Top
Commentary

Brazil's government debt is moderately high and growing

8 Nov 2012 by Jim Fickett.

I am going to put together a “dashboard” page for a few of the key economic indicators for Brazil. This will be by no means full coverage of Brazil's economy, but rather a set of indicators that should tell the direction on key trends and, in particular, give early warning of trouble.

One key indicator is government debt, for which there is a new Reference page. High inflation is typically preceded by excessive government spending (Bernholz, Monetary Regimes and Inflation, 5), and Brazil has a relatively recent history of hyperinflation (Brazil inflation). So any investor exposed to Brazil should keep a careful eye on government debt.

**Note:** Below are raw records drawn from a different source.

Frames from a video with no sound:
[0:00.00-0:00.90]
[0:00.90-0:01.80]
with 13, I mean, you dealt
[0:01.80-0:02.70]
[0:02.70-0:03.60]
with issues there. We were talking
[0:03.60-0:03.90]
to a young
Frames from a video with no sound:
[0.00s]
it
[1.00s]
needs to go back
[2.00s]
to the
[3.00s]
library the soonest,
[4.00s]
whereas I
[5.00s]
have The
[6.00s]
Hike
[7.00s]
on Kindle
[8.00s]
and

The right measure to use is general government gross debt. “General government” means that state as well as central government debt is included. That is important to avoid the mistake so many people made with Spain, of not realizing debt was high because many large programs, such as health care, are administered at the regional level, and so a great deal of debt that many didn't notice accumulated in the regions. Using gross rather than net debt avoids the error of counting assets but not liabilities of peripheral government entities like pension trust funds (Gross vs net government debt -- a tedious topic with important practical consequences).

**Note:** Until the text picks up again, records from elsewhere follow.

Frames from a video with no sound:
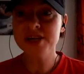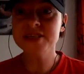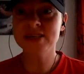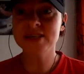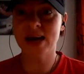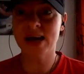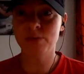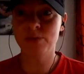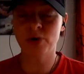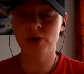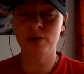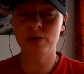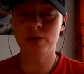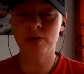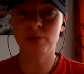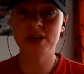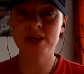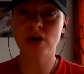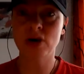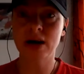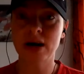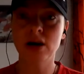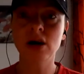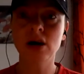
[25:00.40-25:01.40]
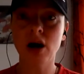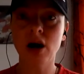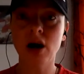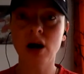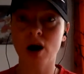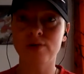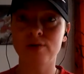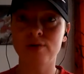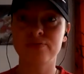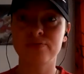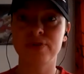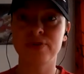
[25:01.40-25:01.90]
time when we drank
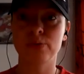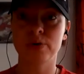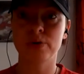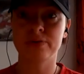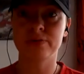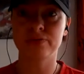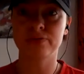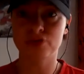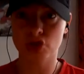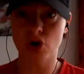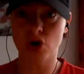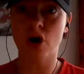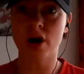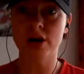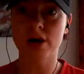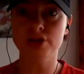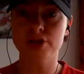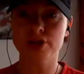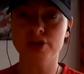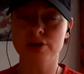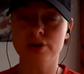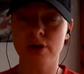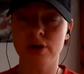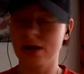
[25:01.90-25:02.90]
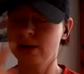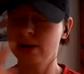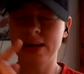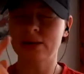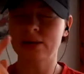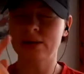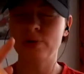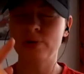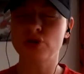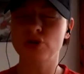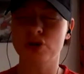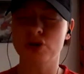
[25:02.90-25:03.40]
coffee with George, not
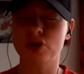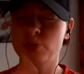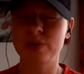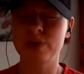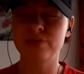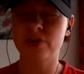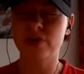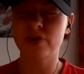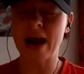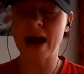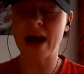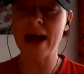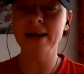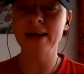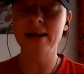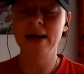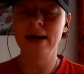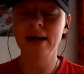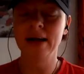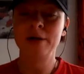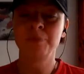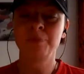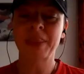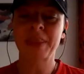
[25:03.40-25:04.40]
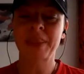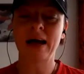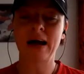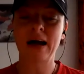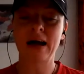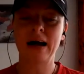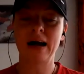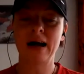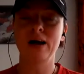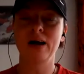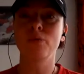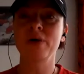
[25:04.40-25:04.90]
with George, with Greg,
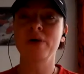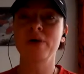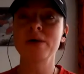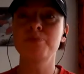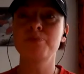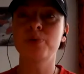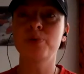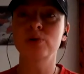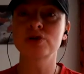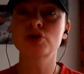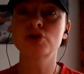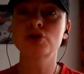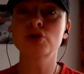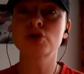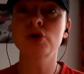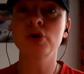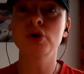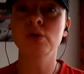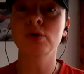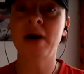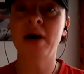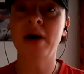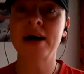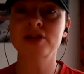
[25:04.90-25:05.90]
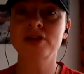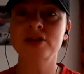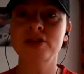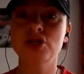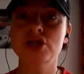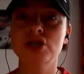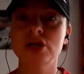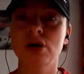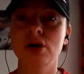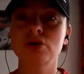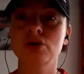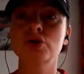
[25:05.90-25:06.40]
we put too
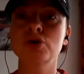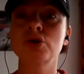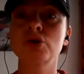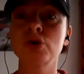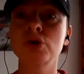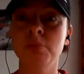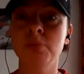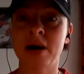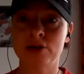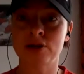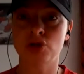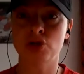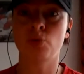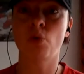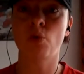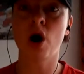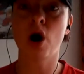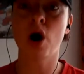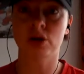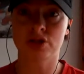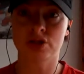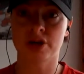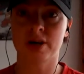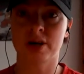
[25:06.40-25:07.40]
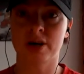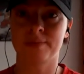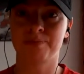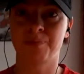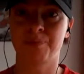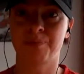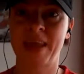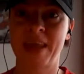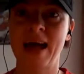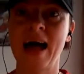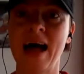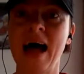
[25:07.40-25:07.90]
much water,
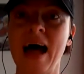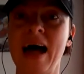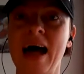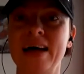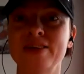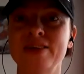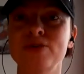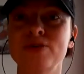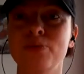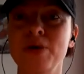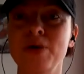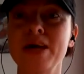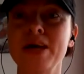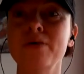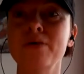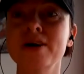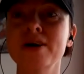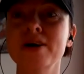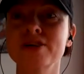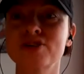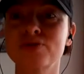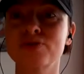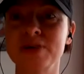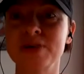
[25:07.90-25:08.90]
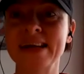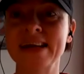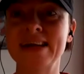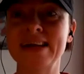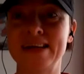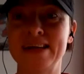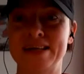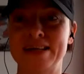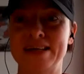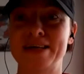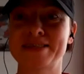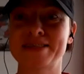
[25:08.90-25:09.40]
and we were
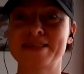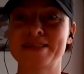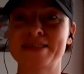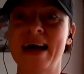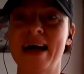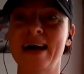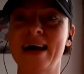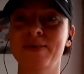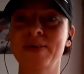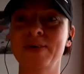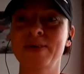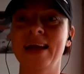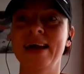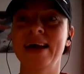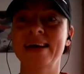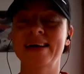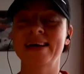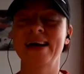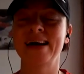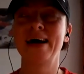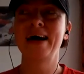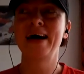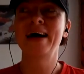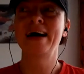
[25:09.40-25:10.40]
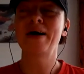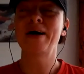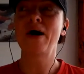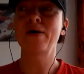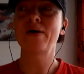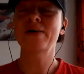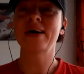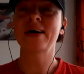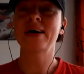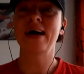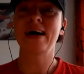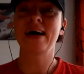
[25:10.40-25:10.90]
drinking it, and we're like,
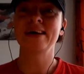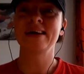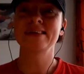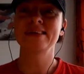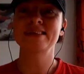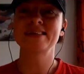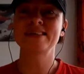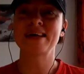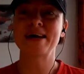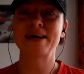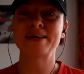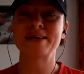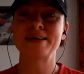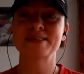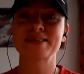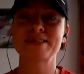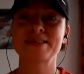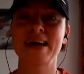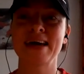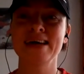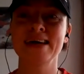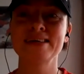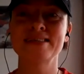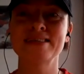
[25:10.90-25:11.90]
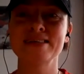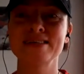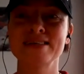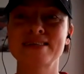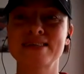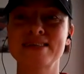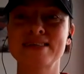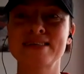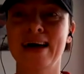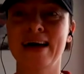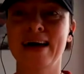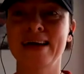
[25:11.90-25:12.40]
okay, the taste
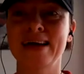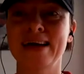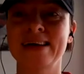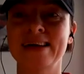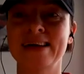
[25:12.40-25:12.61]
is like,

Brazil's general government gross debt stands at about 60% of GDP.

(Data are from the IMF via the Fred system at the St. Louis Fed. The graph was generated by Fred.)

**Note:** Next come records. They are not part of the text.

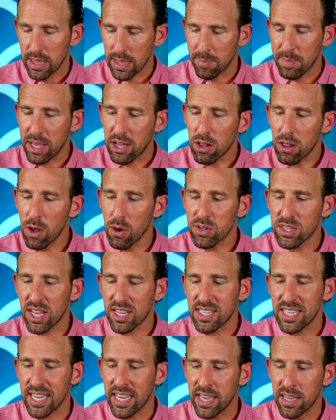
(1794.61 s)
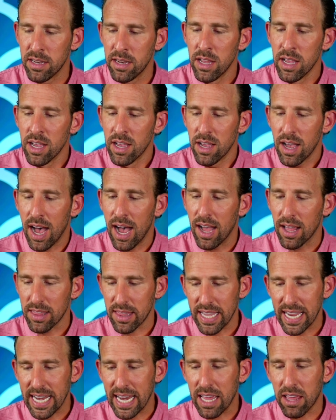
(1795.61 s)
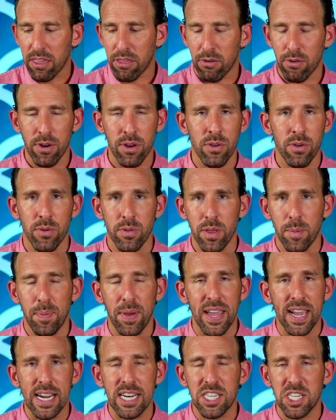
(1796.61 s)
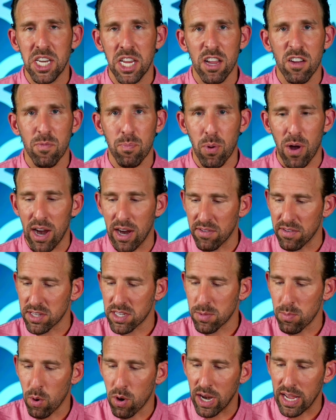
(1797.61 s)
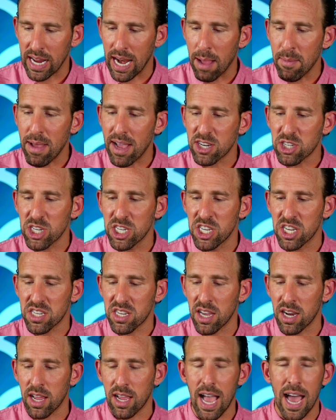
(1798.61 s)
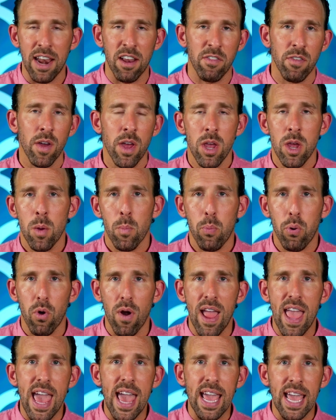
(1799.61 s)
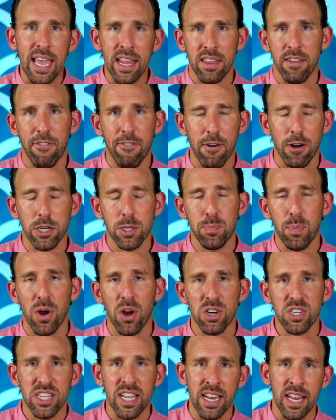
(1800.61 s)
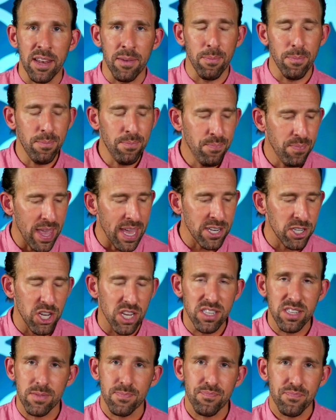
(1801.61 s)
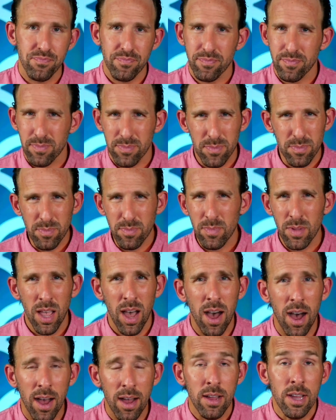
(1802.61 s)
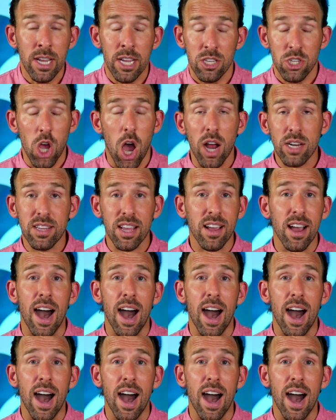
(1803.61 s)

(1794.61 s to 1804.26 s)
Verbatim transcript: Let me close us in uh, leading through the PhD of prayer this morning. And I'm actually just going to kind of pray in the first person and, and just uh, talk to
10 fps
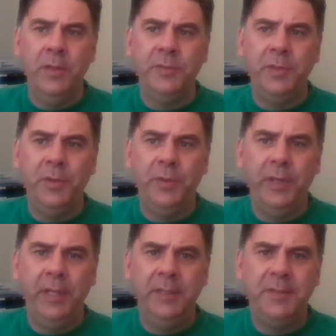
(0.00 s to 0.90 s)
So
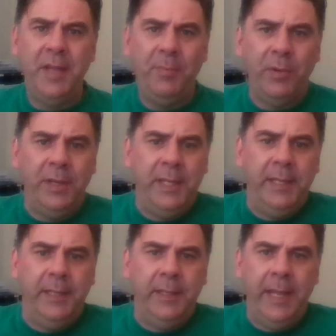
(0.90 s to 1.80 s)
in
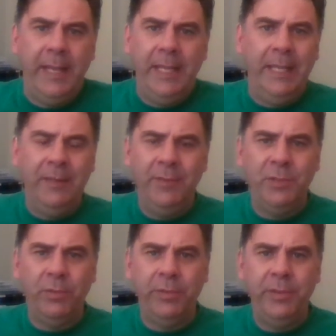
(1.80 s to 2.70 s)
summary, any
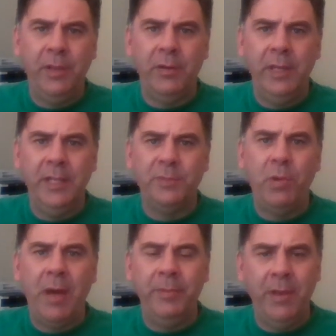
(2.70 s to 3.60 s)
individual theory is
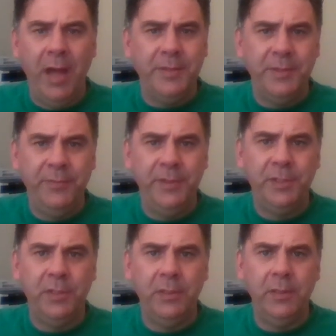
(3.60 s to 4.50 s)
probably not
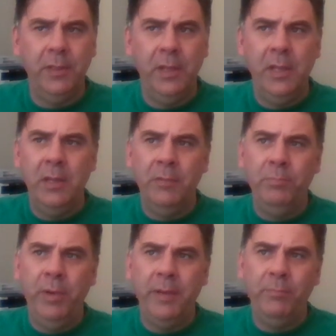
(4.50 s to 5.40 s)
sufficient,
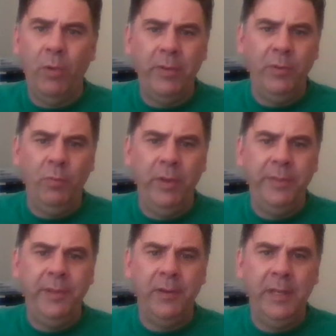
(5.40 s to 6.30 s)
but more than
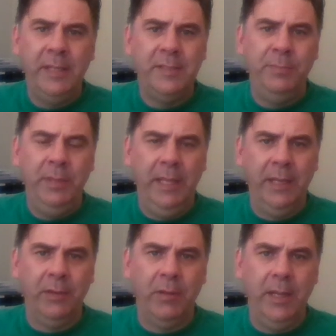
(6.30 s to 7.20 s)
one theory needs to be
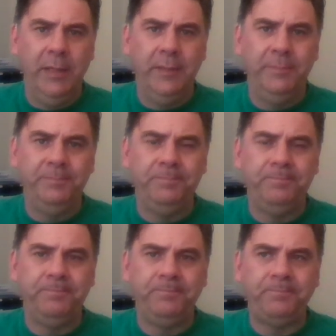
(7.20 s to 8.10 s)
integrated.
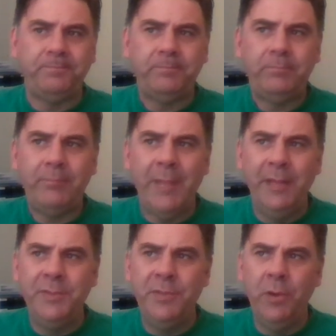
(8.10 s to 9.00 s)

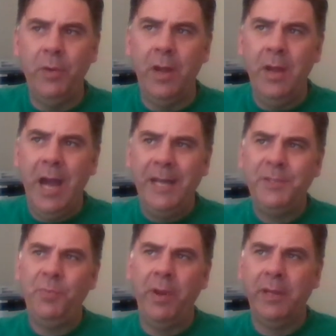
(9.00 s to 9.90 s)
And so I
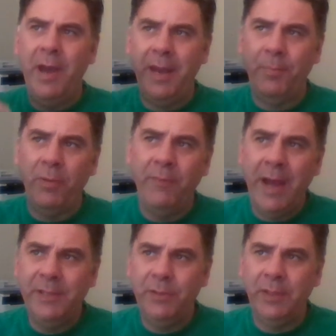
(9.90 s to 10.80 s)
just want to kind of
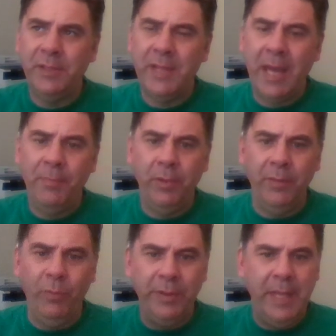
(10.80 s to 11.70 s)
provide you an example
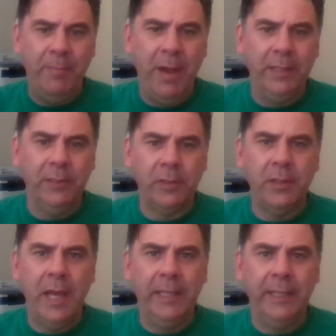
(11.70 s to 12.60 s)
of what that might look
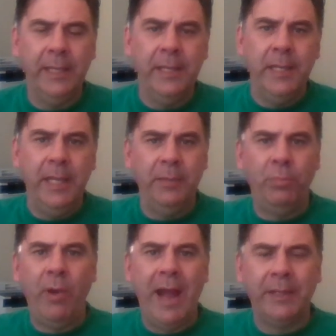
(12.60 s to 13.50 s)
like in
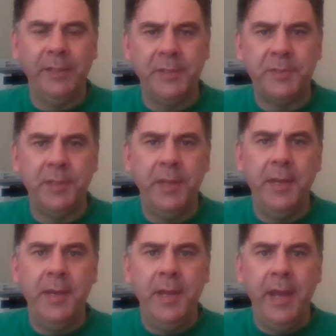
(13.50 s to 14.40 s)
practice.
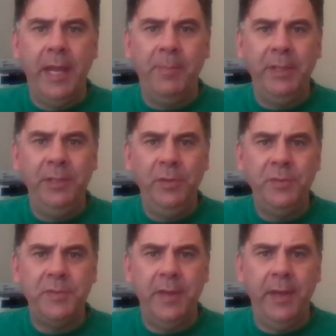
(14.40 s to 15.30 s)
And I'm going to
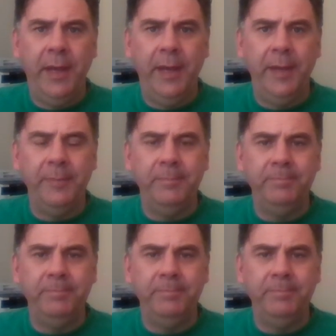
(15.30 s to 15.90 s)
use a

This compares favorably with the US and many European countries, where the comparable number is in the neighborhood of 100%, or Japan, where it is around 200%. So there is probably no immediate cause for concern. Nevertheless, 60% of GDP is substantial, and the number is rising. Further, the number is rising not only because of recent stimulus actions, but also because Lula, the previous president, increased real government spending by 50%, and these were mainly long-term commitments like pensions (Brazil -- unsustainable spending, still-high inflation). So it is quite possible that government debt will continue to rise substantially. Thus the need to keep an eye on it.